TASK OBJECTIVE: In the material below, find the line with "[11.00-12.00s]" and the line with "Lip reading: that", then output those two lines and every line between them, exactly.

━━━ DATA TO USE ━━━

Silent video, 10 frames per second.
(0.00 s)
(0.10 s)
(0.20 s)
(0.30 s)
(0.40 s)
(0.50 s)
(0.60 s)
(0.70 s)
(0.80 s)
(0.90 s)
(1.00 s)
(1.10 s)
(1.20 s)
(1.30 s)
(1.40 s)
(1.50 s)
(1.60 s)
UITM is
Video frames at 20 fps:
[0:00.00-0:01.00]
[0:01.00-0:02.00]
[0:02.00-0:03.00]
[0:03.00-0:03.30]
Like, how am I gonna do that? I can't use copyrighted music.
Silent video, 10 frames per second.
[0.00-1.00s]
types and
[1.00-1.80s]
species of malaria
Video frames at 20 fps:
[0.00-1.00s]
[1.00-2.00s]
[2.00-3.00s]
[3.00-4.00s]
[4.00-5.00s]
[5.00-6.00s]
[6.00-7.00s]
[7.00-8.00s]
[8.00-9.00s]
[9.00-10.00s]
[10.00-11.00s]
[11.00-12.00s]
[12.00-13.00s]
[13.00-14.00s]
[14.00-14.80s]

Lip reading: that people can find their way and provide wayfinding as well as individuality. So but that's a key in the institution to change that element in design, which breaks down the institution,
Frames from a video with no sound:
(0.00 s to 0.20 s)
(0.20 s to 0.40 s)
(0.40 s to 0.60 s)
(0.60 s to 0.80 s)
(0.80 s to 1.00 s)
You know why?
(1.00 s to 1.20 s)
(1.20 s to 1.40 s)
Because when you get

━━━

EXERCISE SOLUTION:
[11.00-12.00s]
[12.00-13.00s]
[13.00-14.00s]
[14.00-14.80s]

Lip reading: that people can find their way and provide wayfinding as well as individuality. So but that's a key in the institution to change that element in design, which breaks down the institution,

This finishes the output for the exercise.